◆ **What you will do**
Please copy out the full listing that follows exactly; no picture belongs in the copy.

◆ **Task data**

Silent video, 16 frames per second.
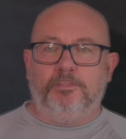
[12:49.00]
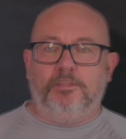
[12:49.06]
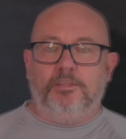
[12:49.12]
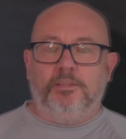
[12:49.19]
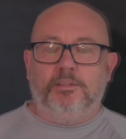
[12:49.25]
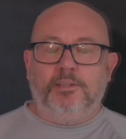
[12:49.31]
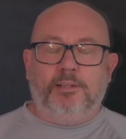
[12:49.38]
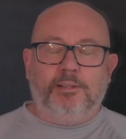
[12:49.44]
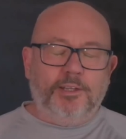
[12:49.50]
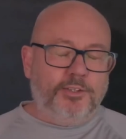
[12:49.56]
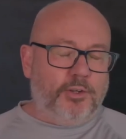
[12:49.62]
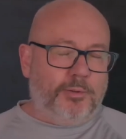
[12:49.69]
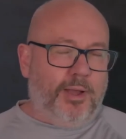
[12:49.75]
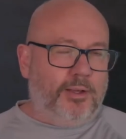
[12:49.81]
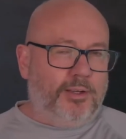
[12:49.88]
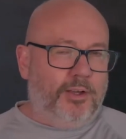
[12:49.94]
Now let's talk
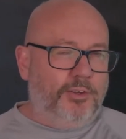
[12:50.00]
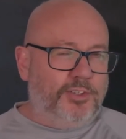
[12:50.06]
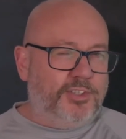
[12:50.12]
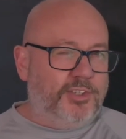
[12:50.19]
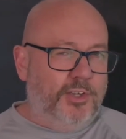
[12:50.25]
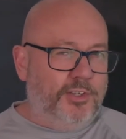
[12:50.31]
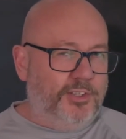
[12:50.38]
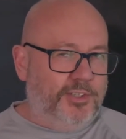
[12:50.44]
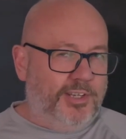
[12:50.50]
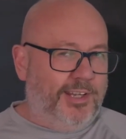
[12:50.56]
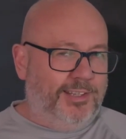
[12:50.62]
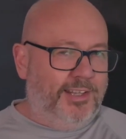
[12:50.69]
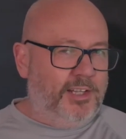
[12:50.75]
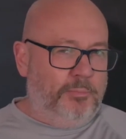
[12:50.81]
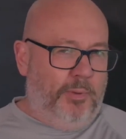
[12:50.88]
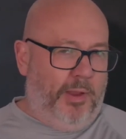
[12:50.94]
about uncertainty a
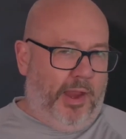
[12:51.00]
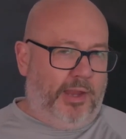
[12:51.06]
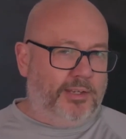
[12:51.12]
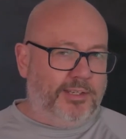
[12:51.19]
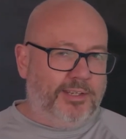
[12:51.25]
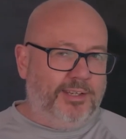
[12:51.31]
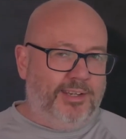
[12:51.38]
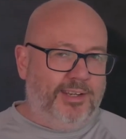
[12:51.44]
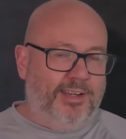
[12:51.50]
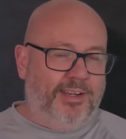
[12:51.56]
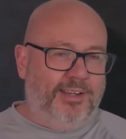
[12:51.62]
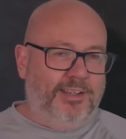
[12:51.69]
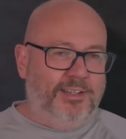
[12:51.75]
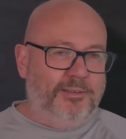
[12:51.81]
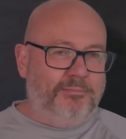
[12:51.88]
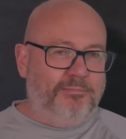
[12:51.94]
little bit.
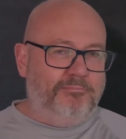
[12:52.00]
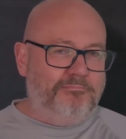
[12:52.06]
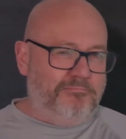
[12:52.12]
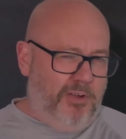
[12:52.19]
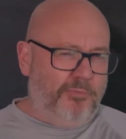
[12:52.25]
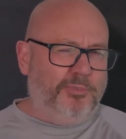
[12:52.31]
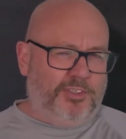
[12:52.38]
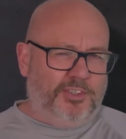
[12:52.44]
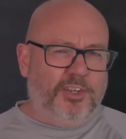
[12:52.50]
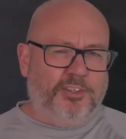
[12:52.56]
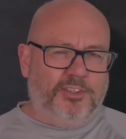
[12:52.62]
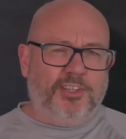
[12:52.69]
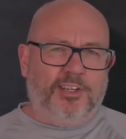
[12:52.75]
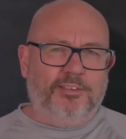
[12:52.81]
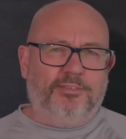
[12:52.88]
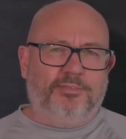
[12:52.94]

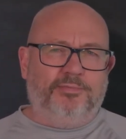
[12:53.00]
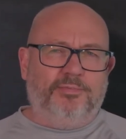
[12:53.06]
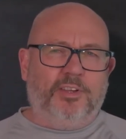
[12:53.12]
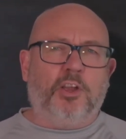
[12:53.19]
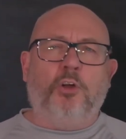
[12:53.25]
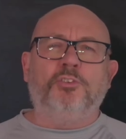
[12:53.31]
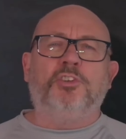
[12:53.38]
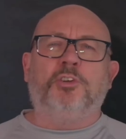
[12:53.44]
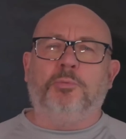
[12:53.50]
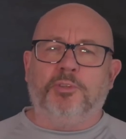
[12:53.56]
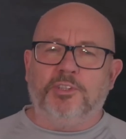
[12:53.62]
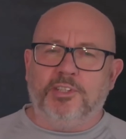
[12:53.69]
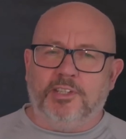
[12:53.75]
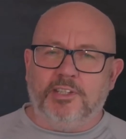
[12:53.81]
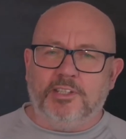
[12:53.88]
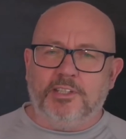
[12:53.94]
Uncertainty of the
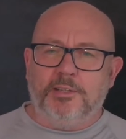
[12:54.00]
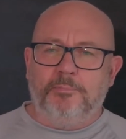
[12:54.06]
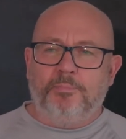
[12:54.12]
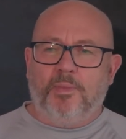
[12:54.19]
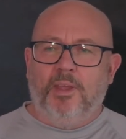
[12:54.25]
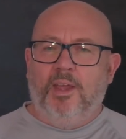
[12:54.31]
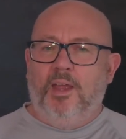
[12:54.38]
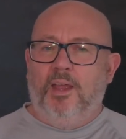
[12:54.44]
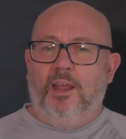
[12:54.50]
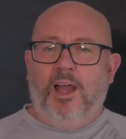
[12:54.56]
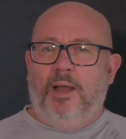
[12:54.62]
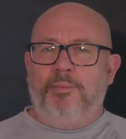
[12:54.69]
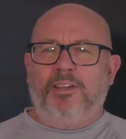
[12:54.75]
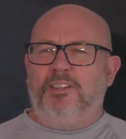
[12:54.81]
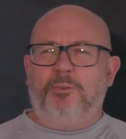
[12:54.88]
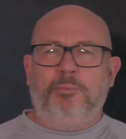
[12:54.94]
consequences. I
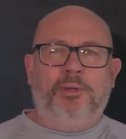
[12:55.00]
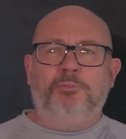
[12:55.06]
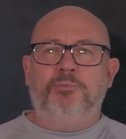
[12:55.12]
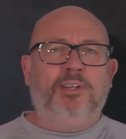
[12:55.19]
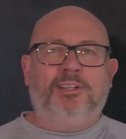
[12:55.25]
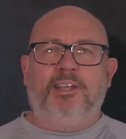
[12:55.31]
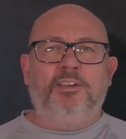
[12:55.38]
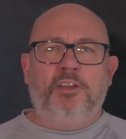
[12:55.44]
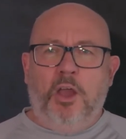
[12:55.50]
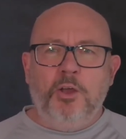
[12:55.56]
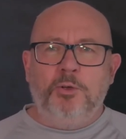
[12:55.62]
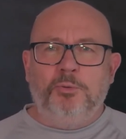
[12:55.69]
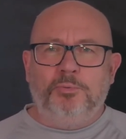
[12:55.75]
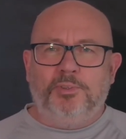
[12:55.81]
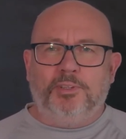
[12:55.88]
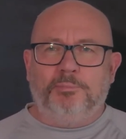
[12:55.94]
mean, do we really
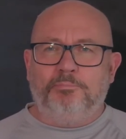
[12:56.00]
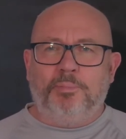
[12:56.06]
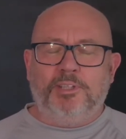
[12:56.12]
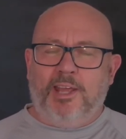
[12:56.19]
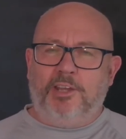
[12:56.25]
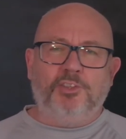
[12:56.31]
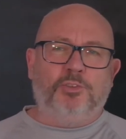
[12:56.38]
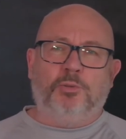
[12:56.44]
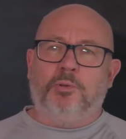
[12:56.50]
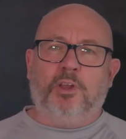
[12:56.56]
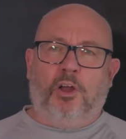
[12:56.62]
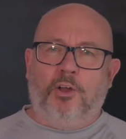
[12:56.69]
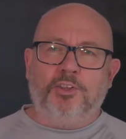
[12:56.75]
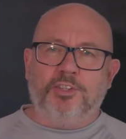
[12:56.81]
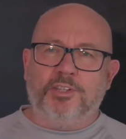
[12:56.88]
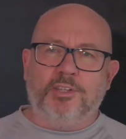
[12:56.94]
know the potential
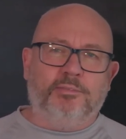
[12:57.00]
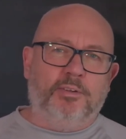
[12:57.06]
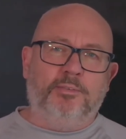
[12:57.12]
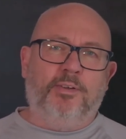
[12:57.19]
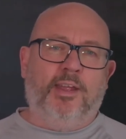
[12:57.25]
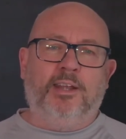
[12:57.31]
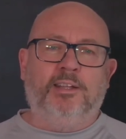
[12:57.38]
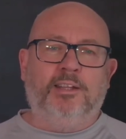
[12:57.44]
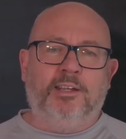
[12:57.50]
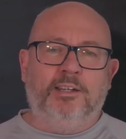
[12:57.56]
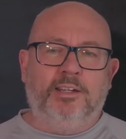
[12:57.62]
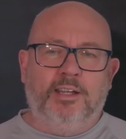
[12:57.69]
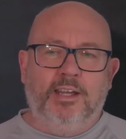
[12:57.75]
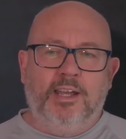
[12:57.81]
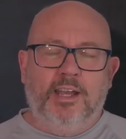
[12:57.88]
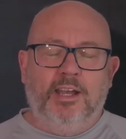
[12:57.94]
cost of a failure?
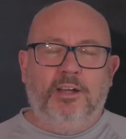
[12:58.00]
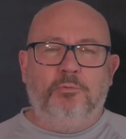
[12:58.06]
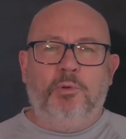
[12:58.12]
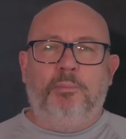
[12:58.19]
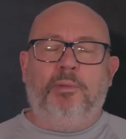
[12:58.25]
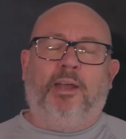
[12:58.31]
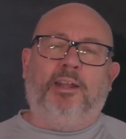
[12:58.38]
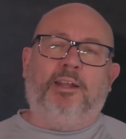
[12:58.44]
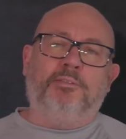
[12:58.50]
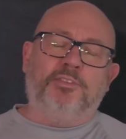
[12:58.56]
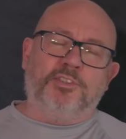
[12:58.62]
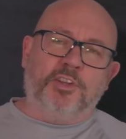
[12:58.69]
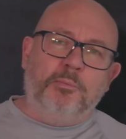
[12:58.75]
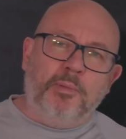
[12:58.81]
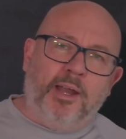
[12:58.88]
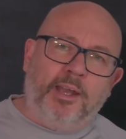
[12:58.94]
We might have
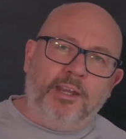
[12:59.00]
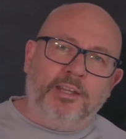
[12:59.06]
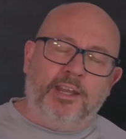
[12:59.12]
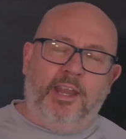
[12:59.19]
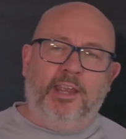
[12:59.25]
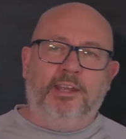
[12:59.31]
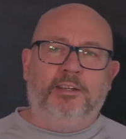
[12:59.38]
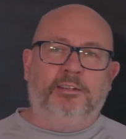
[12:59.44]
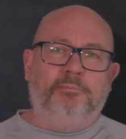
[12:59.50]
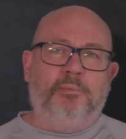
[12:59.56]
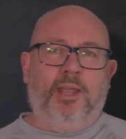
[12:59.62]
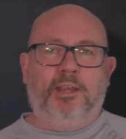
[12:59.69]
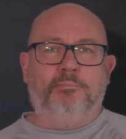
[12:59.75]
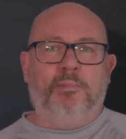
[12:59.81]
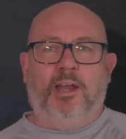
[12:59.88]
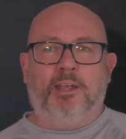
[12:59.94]
some idea,
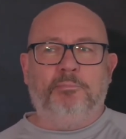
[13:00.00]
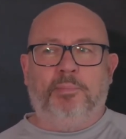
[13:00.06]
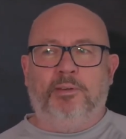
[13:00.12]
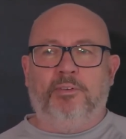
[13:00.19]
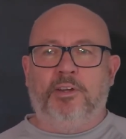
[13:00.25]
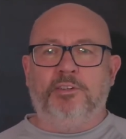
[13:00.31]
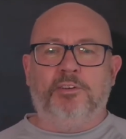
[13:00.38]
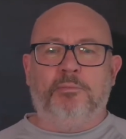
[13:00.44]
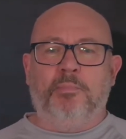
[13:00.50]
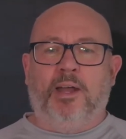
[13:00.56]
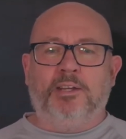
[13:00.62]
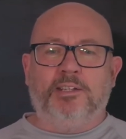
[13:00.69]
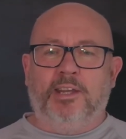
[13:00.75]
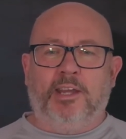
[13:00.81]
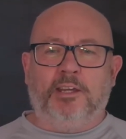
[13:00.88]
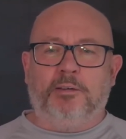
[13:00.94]
it might be very
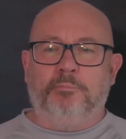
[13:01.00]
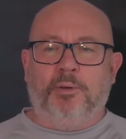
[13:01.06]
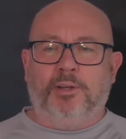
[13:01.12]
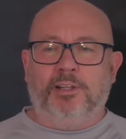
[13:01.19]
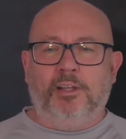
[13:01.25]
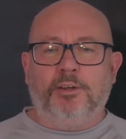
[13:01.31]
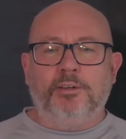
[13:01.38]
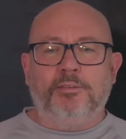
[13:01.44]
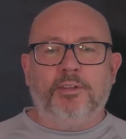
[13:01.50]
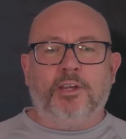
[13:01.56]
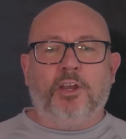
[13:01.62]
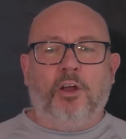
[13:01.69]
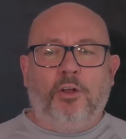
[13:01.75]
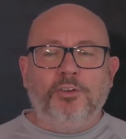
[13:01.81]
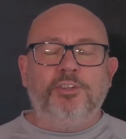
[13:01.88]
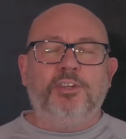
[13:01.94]
dramatic, but a lot of the
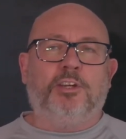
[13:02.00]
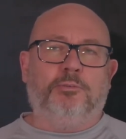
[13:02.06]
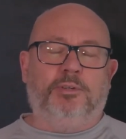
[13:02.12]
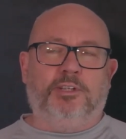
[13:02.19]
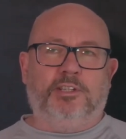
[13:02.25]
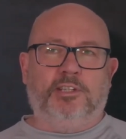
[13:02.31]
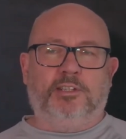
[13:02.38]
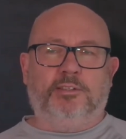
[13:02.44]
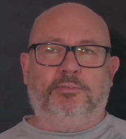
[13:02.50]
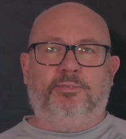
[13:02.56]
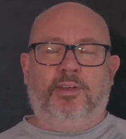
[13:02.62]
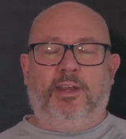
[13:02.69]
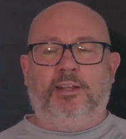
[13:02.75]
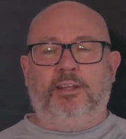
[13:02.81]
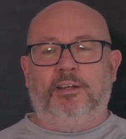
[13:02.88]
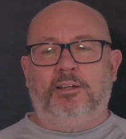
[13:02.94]
consequences of
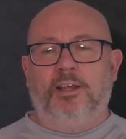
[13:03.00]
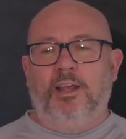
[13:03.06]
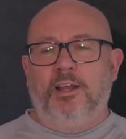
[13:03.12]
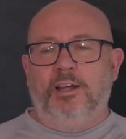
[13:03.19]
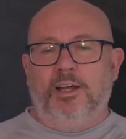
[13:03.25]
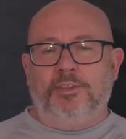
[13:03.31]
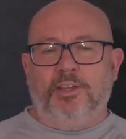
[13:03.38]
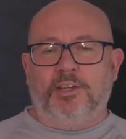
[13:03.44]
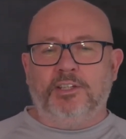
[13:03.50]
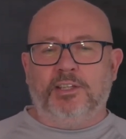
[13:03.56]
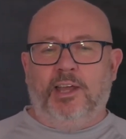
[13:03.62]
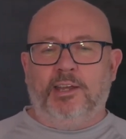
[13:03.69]
failure are things like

◆ **Reply to the task**
Silent video, 16 frames per second.
[12:49.00]
[12:49.06]
[12:49.12]
[12:49.19]
[12:49.25]
[12:49.31]
[12:49.38]
[12:49.44]
[12:49.50]
[12:49.56]
[12:49.62]
[12:49.69]
[12:49.75]
[12:49.81]
[12:49.88]
[12:49.94]
Now let's talk
[12:50.00]
[12:50.06]
[12:50.12]
[12:50.19]
[12:50.25]
[12:50.31]
[12:50.38]
[12:50.44]
[12:50.50]
[12:50.56]
[12:50.62]
[12:50.69]
[12:50.75]
[12:50.81]
[12:50.88]
[12:50.94]
about uncertainty a
[12:51.00]
[12:51.06]
[12:51.12]
[12:51.19]
[12:51.25]
[12:51.31]
[12:51.38]
[12:51.44]
[12:51.50]
[12:51.56]
[12:51.62]
[12:51.69]
[12:51.75]
[12:51.81]
[12:51.88]
[12:51.94]
little bit.
[12:52.00]
[12:52.06]
[12:52.12]
[12:52.19]
[12:52.25]
[12:52.31]
[12:52.38]
[12:52.44]
[12:52.50]
[12:52.56]
[12:52.62]
[12:52.69]
[12:52.75]
[12:52.81]
[12:52.88]
[12:52.94]

[12:53.00]
[12:53.06]
[12:53.12]
[12:53.19]
[12:53.25]
[12:53.31]
[12:53.38]
[12:53.44]
[12:53.50]
[12:53.56]
[12:53.62]
[12:53.69]
[12:53.75]
[12:53.81]
[12:53.88]
[12:53.94]
Uncertainty of the
[12:54.00]
[12:54.06]
[12:54.12]
[12:54.19]
[12:54.25]
[12:54.31]
[12:54.38]
[12:54.44]
[12:54.50]
[12:54.56]
[12:54.62]
[12:54.69]
[12:54.75]
[12:54.81]
[12:54.88]
[12:54.94]
consequences. I
[12:55.00]
[12:55.06]
[12:55.12]
[12:55.19]
[12:55.25]
[12:55.31]
[12:55.38]
[12:55.44]
[12:55.50]
[12:55.56]
[12:55.62]
[12:55.69]
[12:55.75]
[12:55.81]
[12:55.88]
[12:55.94]
mean, do we really
[12:56.00]
[12:56.06]
[12:56.12]
[12:56.19]
[12:56.25]
[12:56.31]
[12:56.38]
[12:56.44]
[12:56.50]
[12:56.56]
[12:56.62]
[12:56.69]
[12:56.75]
[12:56.81]
[12:56.88]
[12:56.94]
know the potential
[12:57.00]
[12:57.06]
[12:57.12]
[12:57.19]
[12:57.25]
[12:57.31]
[12:57.38]
[12:57.44]
[12:57.50]
[12:57.56]
[12:57.62]
[12:57.69]
[12:57.75]
[12:57.81]
[12:57.88]
[12:57.94]
cost of a failure?
[12:58.00]
[12:58.06]
[12:58.12]
[12:58.19]
[12:58.25]
[12:58.31]
[12:58.38]
[12:58.44]
[12:58.50]
[12:58.56]
[12:58.62]
[12:58.69]
[12:58.75]
[12:58.81]
[12:58.88]
[12:58.94]
We might have
[12:59.00]
[12:59.06]
[12:59.12]
[12:59.19]
[12:59.25]
[12:59.31]
[12:59.38]
[12:59.44]
[12:59.50]
[12:59.56]
[12:59.62]
[12:59.69]
[12:59.75]
[12:59.81]
[12:59.88]
[12:59.94]
some idea,
[13:00.00]
[13:00.06]
[13:00.12]
[13:00.19]
[13:00.25]
[13:00.31]
[13:00.38]
[13:00.44]
[13:00.50]
[13:00.56]
[13:00.62]
[13:00.69]
[13:00.75]
[13:00.81]
[13:00.88]
[13:00.94]
it might be very
[13:01.00]
[13:01.06]
[13:01.12]
[13:01.19]
[13:01.25]
[13:01.31]
[13:01.38]
[13:01.44]
[13:01.50]
[13:01.56]
[13:01.62]
[13:01.69]
[13:01.75]
[13:01.81]
[13:01.88]
[13:01.94]
dramatic, but a lot of the
[13:02.00]
[13:02.06]
[13:02.12]
[13:02.19]
[13:02.25]
[13:02.31]
[13:02.38]
[13:02.44]
[13:02.50]
[13:02.56]
[13:02.62]
[13:02.69]
[13:02.75]
[13:02.81]
[13:02.88]
[13:02.94]
consequences of
[13:03.00]
[13:03.06]
[13:03.12]
[13:03.19]
[13:03.25]
[13:03.31]
[13:03.38]
[13:03.44]
[13:03.50]
[13:03.56]
[13:03.62]
[13:03.69]
failure are things like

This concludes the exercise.